Exercise prompt ▸
Nothing but the images should be left out when the entries are restated word for word.

[Collected data entries]
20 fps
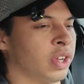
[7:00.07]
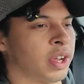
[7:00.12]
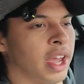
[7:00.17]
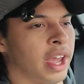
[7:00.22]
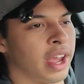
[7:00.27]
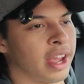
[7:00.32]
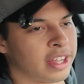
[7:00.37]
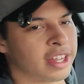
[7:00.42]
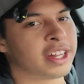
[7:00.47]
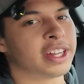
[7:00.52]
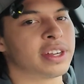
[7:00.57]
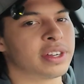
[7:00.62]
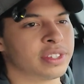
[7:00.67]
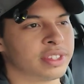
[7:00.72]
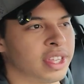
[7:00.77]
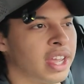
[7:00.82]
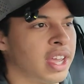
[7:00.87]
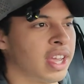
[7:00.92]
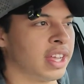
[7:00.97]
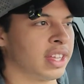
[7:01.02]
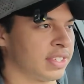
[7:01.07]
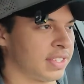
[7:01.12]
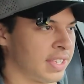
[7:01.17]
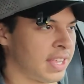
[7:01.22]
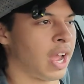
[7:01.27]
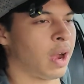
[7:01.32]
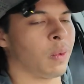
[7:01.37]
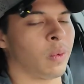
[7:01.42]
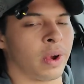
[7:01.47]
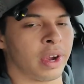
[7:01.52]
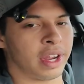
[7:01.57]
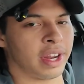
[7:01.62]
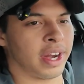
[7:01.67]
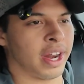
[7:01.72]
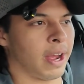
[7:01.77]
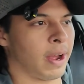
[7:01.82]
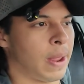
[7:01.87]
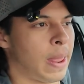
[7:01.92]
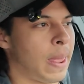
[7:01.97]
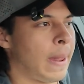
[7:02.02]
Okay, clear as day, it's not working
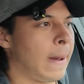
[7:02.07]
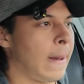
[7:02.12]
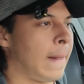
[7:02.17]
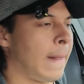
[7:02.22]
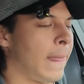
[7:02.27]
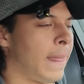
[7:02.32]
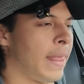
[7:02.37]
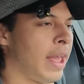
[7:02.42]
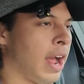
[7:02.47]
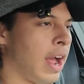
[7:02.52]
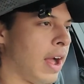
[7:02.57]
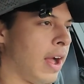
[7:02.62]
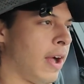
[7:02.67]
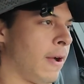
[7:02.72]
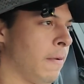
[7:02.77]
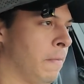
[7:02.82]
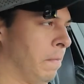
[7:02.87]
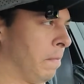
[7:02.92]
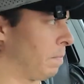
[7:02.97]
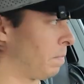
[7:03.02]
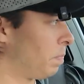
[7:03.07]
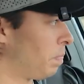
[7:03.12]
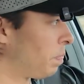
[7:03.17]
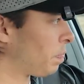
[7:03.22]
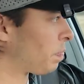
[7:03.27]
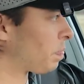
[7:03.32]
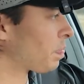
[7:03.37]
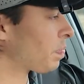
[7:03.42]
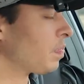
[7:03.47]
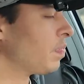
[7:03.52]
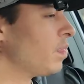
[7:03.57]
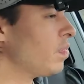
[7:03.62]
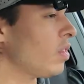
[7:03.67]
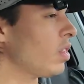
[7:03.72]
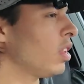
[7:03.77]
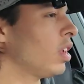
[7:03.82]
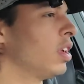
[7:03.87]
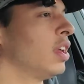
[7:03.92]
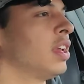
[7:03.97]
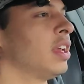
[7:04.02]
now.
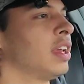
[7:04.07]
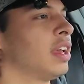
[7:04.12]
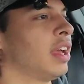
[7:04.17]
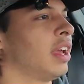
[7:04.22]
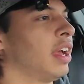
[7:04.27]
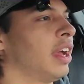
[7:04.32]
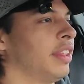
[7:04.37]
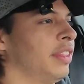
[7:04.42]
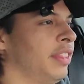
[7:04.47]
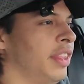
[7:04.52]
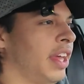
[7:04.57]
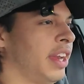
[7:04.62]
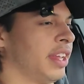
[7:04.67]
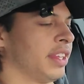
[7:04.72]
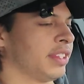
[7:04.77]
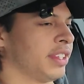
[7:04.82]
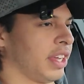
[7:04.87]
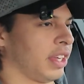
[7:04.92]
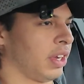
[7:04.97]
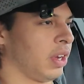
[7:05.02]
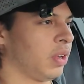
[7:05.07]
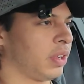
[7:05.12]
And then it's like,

Worked solution ▸
20 fps
[7:00.07]
[7:00.12]
[7:00.17]
[7:00.22]
[7:00.27]
[7:00.32]
[7:00.37]
[7:00.42]
[7:00.47]
[7:00.52]
[7:00.57]
[7:00.62]
[7:00.67]
[7:00.72]
[7:00.77]
[7:00.82]
[7:00.87]
[7:00.92]
[7:00.97]
[7:01.02]
[7:01.07]
[7:01.12]
[7:01.17]
[7:01.22]
[7:01.27]
[7:01.32]
[7:01.37]
[7:01.42]
[7:01.47]
[7:01.52]
[7:01.57]
[7:01.62]
[7:01.67]
[7:01.72]
[7:01.77]
[7:01.82]
[7:01.87]
[7:01.92]
[7:01.97]
[7:02.02]
Okay, clear as day, it's not working
[7:02.07]
[7:02.12]
[7:02.17]
[7:02.22]
[7:02.27]
[7:02.32]
[7:02.37]
[7:02.42]
[7:02.47]
[7:02.52]
[7:02.57]
[7:02.62]
[7:02.67]
[7:02.72]
[7:02.77]
[7:02.82]
[7:02.87]
[7:02.92]
[7:02.97]
[7:03.02]
[7:03.07]
[7:03.12]
[7:03.17]
[7:03.22]
[7:03.27]
[7:03.32]
[7:03.37]
[7:03.42]
[7:03.47]
[7:03.52]
[7:03.57]
[7:03.62]
[7:03.67]
[7:03.72]
[7:03.77]
[7:03.82]
[7:03.87]
[7:03.92]
[7:03.97]
[7:04.02]
now.
[7:04.07]
[7:04.12]
[7:04.17]
[7:04.22]
[7:04.27]
[7:04.32]
[7:04.37]
[7:04.42]
[7:04.47]
[7:04.52]
[7:04.57]
[7:04.62]
[7:04.67]
[7:04.72]
[7:04.77]
[7:04.82]
[7:04.87]
[7:04.92]
[7:04.97]
[7:05.02]
[7:05.07]
[7:05.12]
And then it's like,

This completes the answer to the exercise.